Germany alone accounts for roughly one-third of all EU FTP exposure.

That doesn’t automatically mean weaker security. Larger economies and countries with strong hosting sectors naturally show higher numbers. The Netherlands ranking third likely reflects infrastructure density rather than configuration quality.


Anonymous FTP Exposure

Out of 1.3 million exposed FTP services, 10,505 allow anonymous login (~0.8% rate).

CountryAnonymous FTPRatio
Germany2,183~0.49%
France1,797~0.89%
Poland1,578~1.64%
Italy1,559~1.73%
Netherlands814~0.62%
Spain493~0.68%
Czechia274~0.78%
Romania267~0.73%
Finland195~0.67%
Sweden183~0.85%

While FTP exposure is widespread, anonymous access represents a relatively small fraction. Most exposed services require authentication.


What Software Is Running?

The product breakdown shows that FTP exposure isn’t limited to traditional servers.

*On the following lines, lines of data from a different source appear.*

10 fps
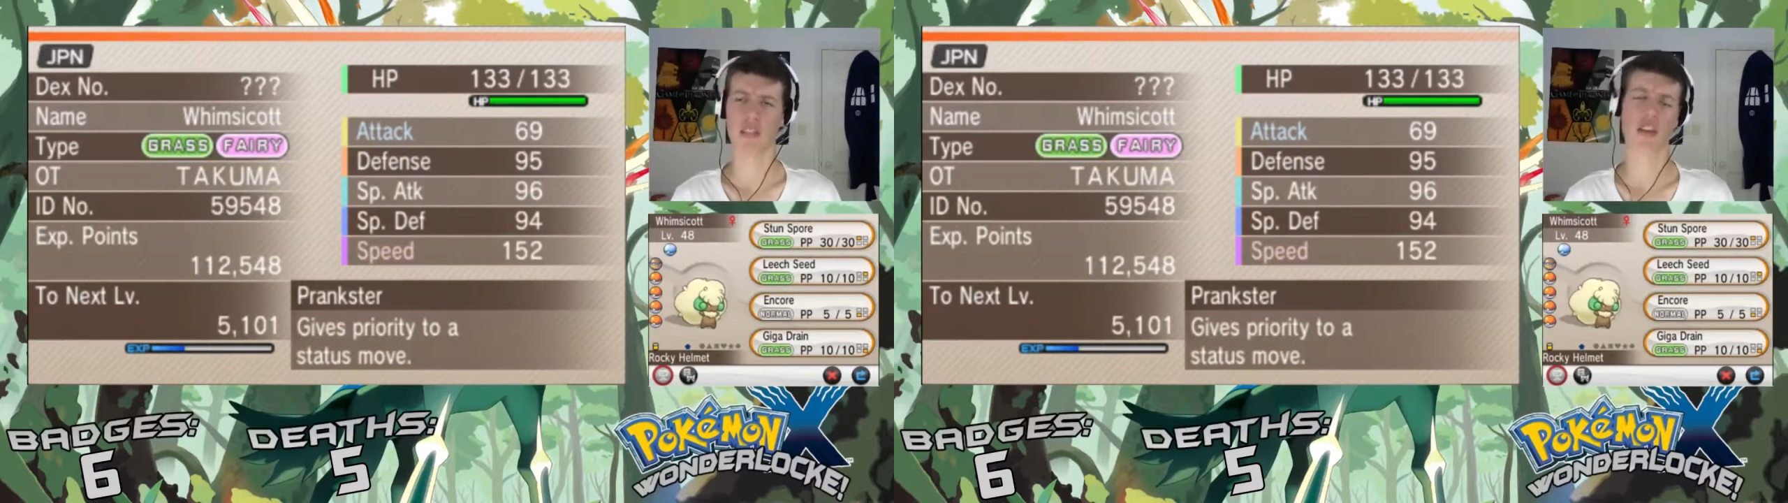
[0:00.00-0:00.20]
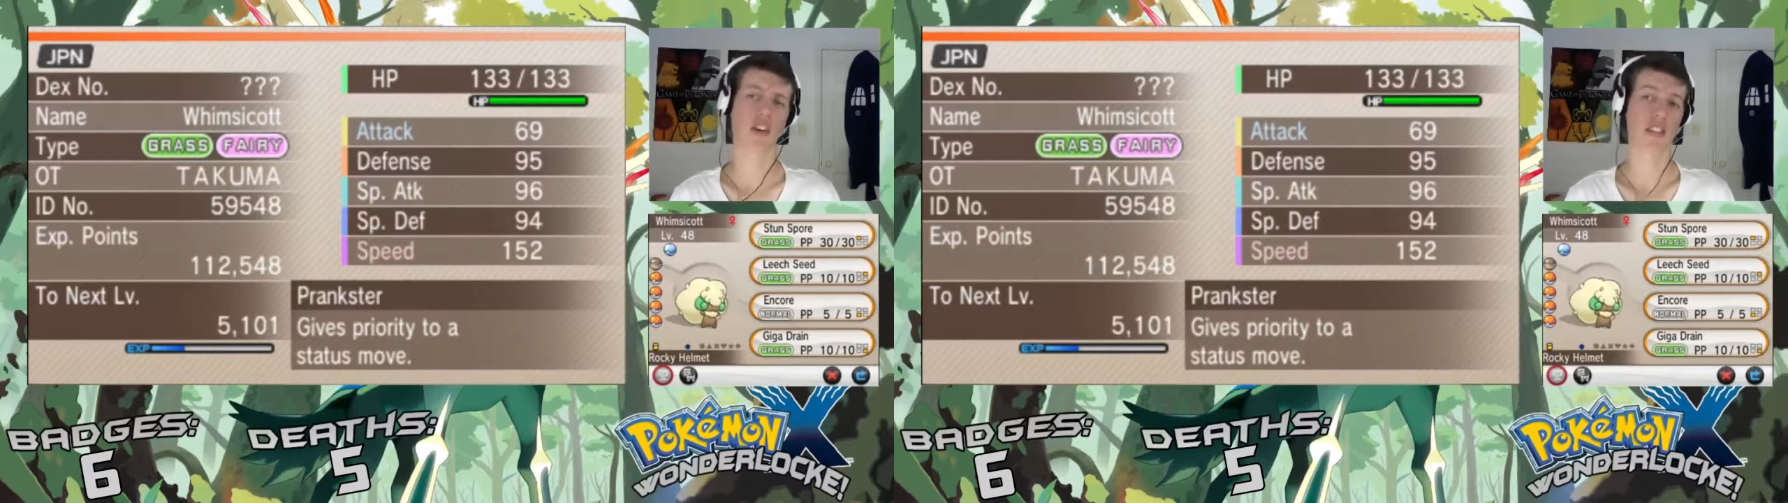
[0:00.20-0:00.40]

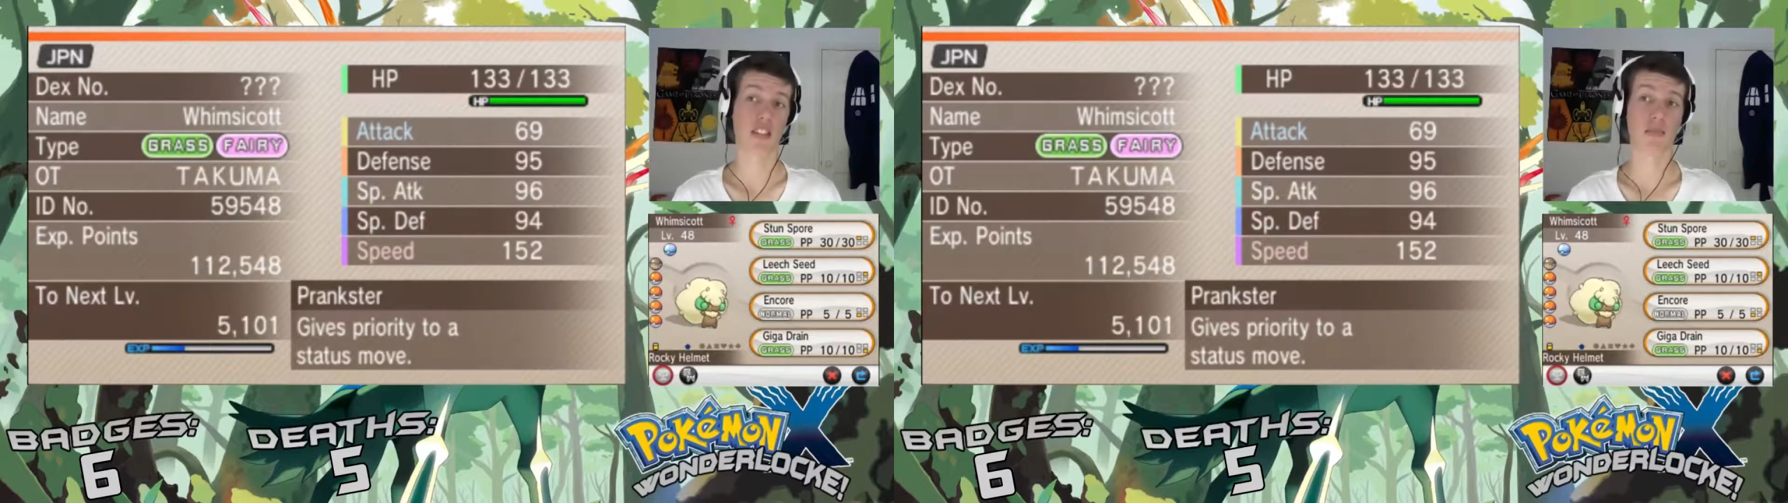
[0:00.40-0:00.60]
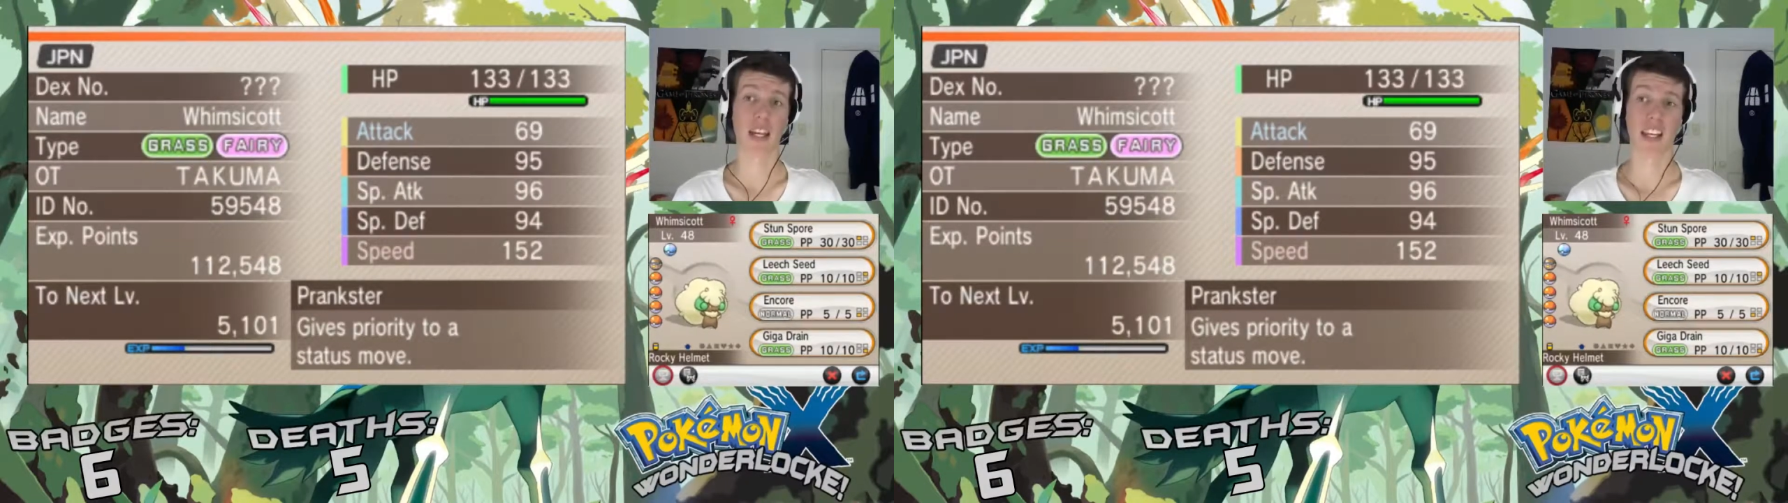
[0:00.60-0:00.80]
Of course,
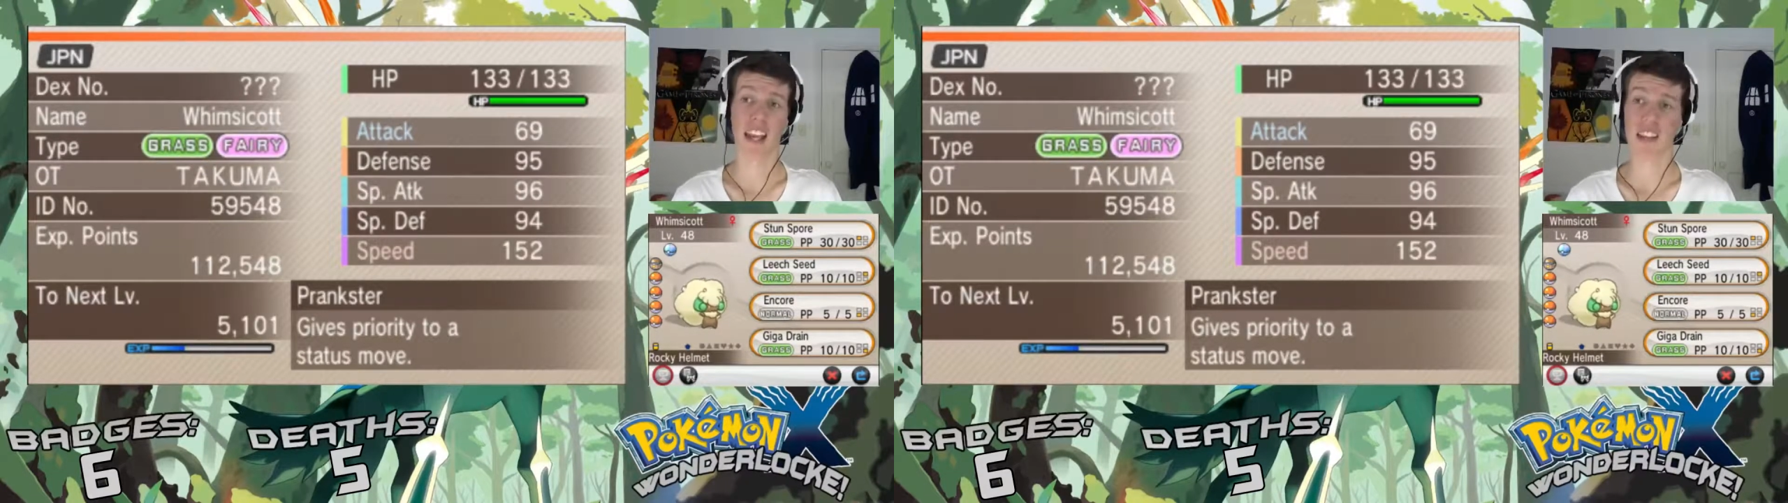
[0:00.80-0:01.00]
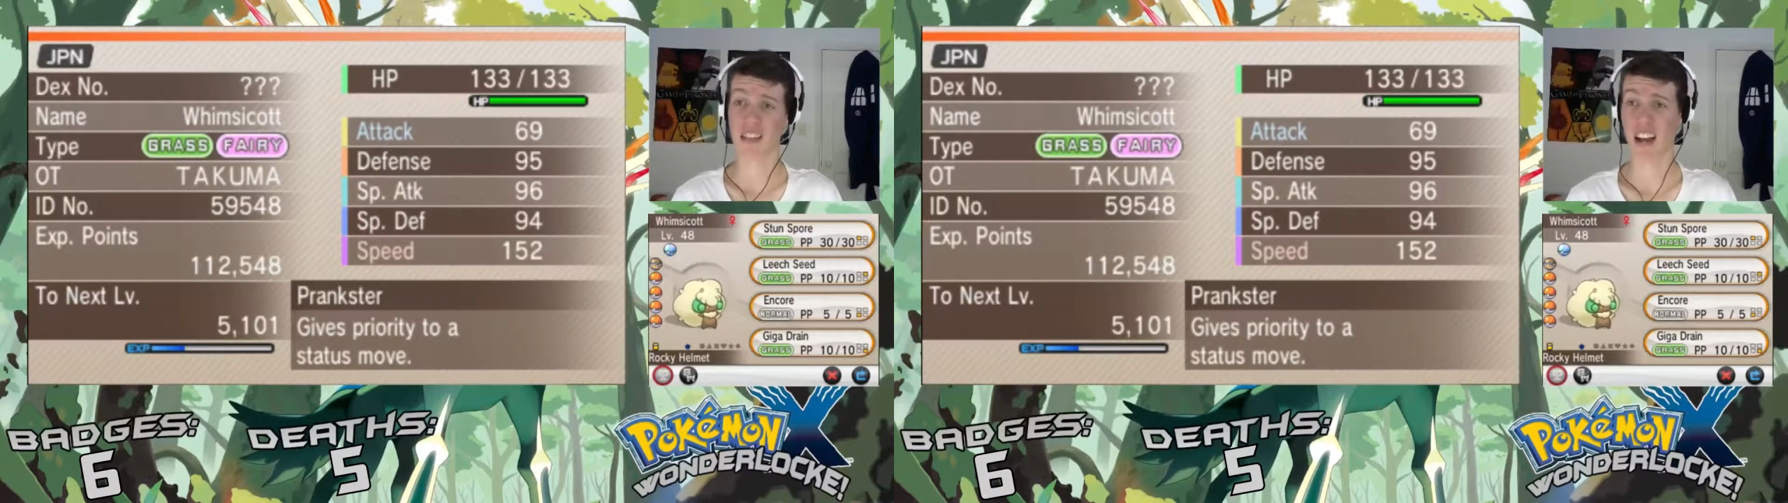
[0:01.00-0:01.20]
this being
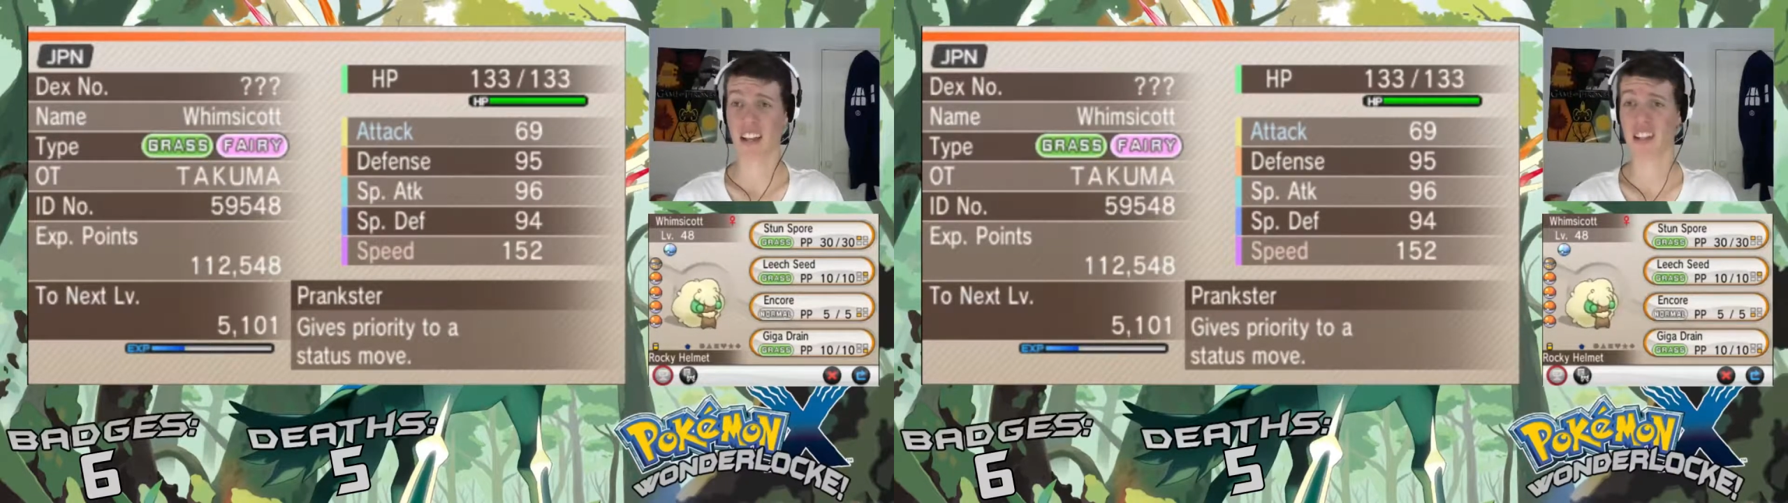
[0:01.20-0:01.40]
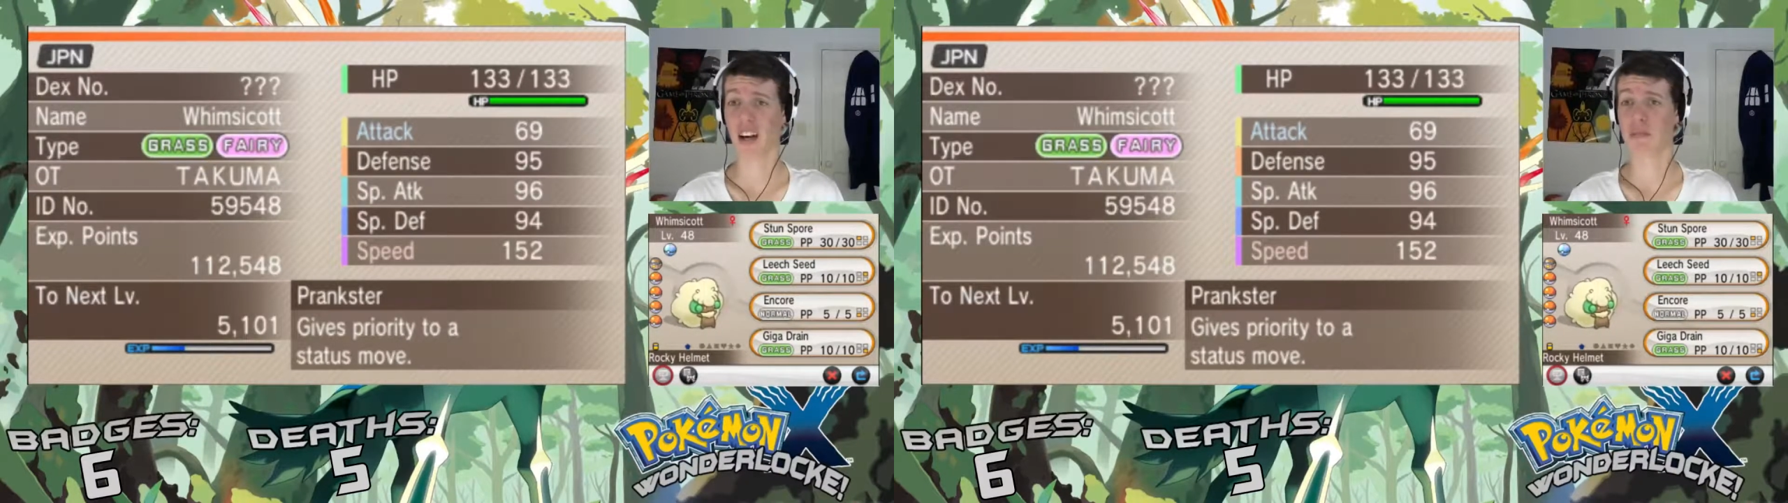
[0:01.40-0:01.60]
a
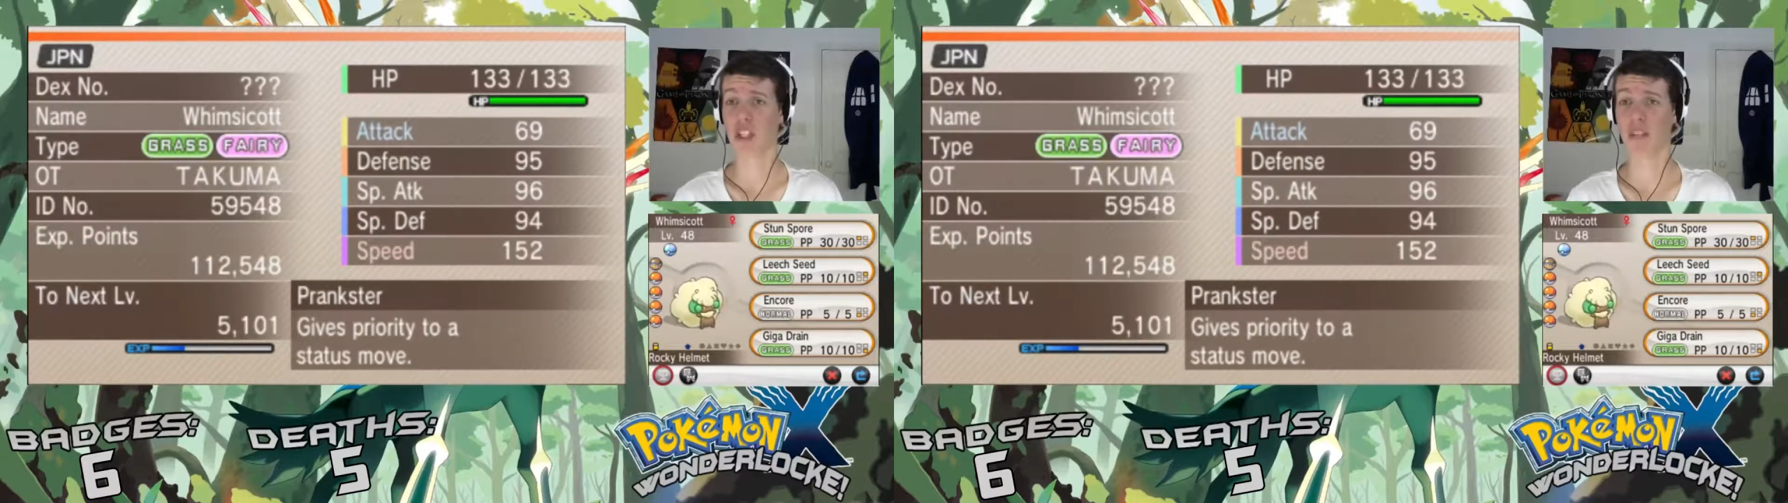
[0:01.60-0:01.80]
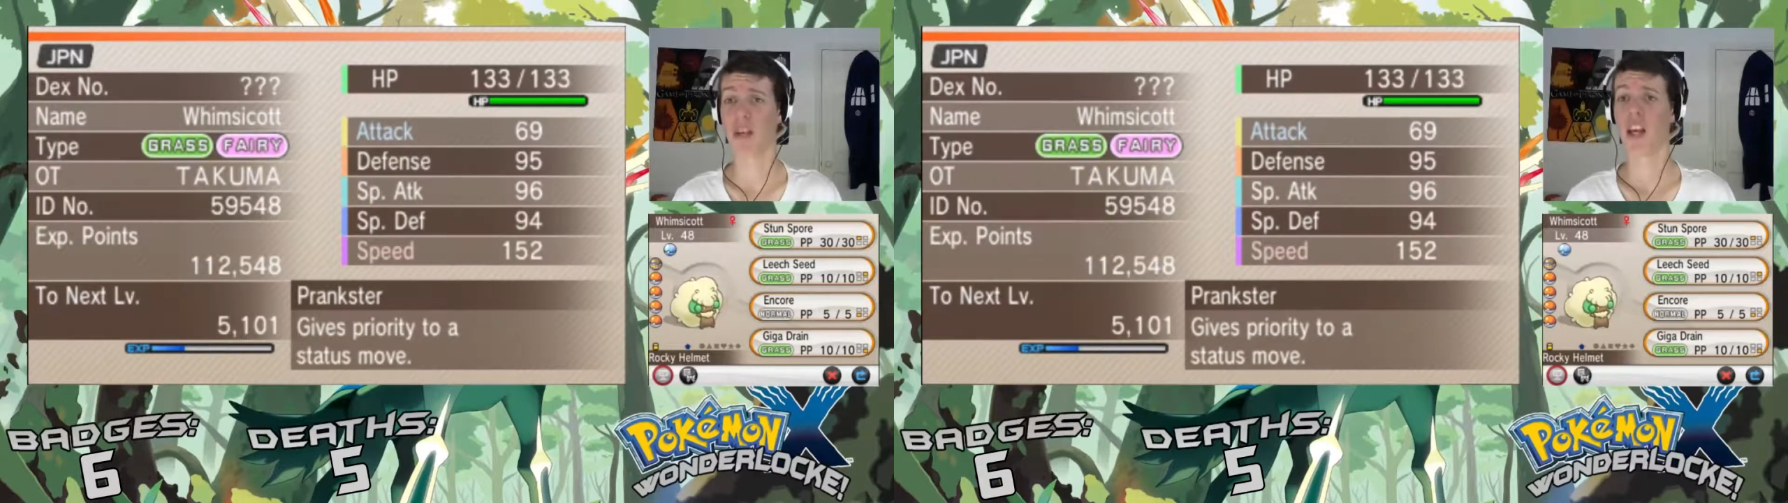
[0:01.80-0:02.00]
Psychic type
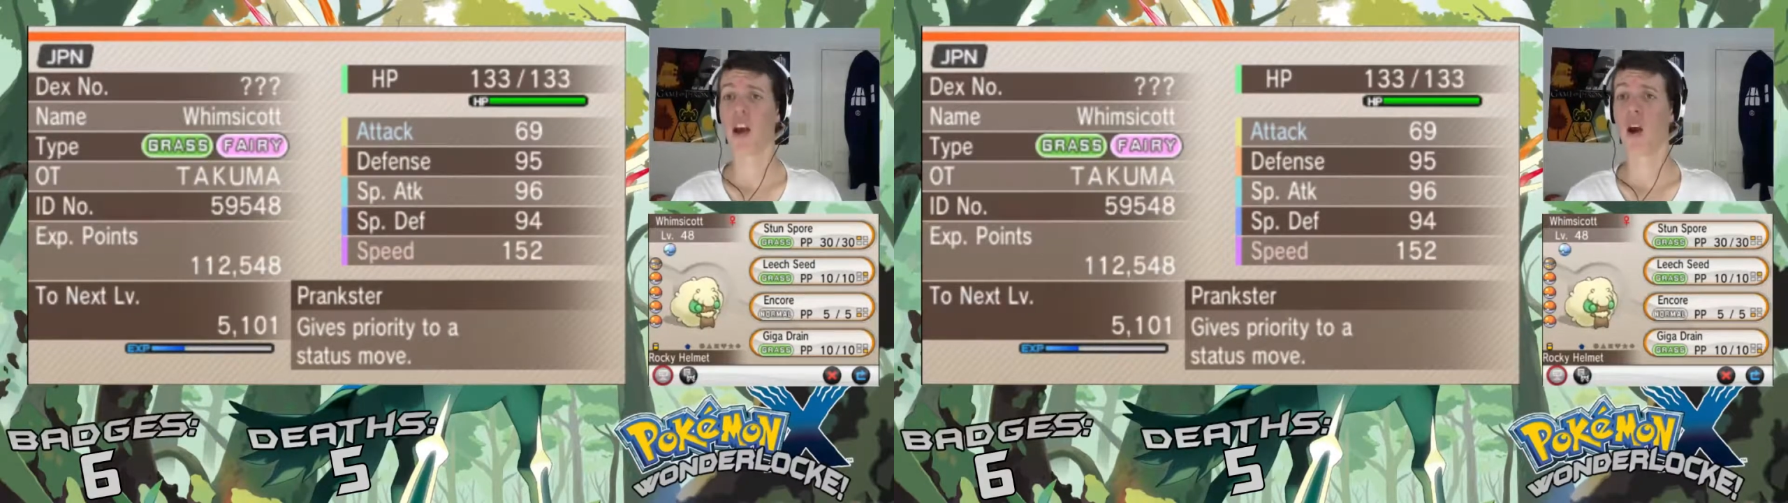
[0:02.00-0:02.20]
gym,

ProductIdentified Instances
ProFTPD66,810
Microsoft ftpd39,837
MikroTik router ftpd29,041
D-Link firmware FTP4,771
Synology DiskStation NAS ftpd3,601
FileZilla ftpd1,455
vsftpd1,165

What stands out is the diversity.

FTP exposure includes: hosting servers, small business routers, NAS appliances, CCTV systems, printers, and consumer networking hardware. FTP remains embedded not just in data centers, but inside everyday infrastructure.

Next in the Series

Don't miss our deep dive into Telnet exposure across the EU:

Telnet Exposure Across the EU: A Legacy Protocol That Refuses to Die

Final Thoughts

1.3 million exposed FTP services across the EU sounds dramatic at first glance. But a closer look tells a more structured story:

  • Anonymous FTP represents less than 1% of total exposure.
  • Exposure strongly correlates with infrastructure size.
  • Embedded and networking devices contribute significantly.
  • Legacy protocols remain deeply rooted in modern systems.

FTP isn’t gone. It’s still quietly running across a wide range of infrastructure.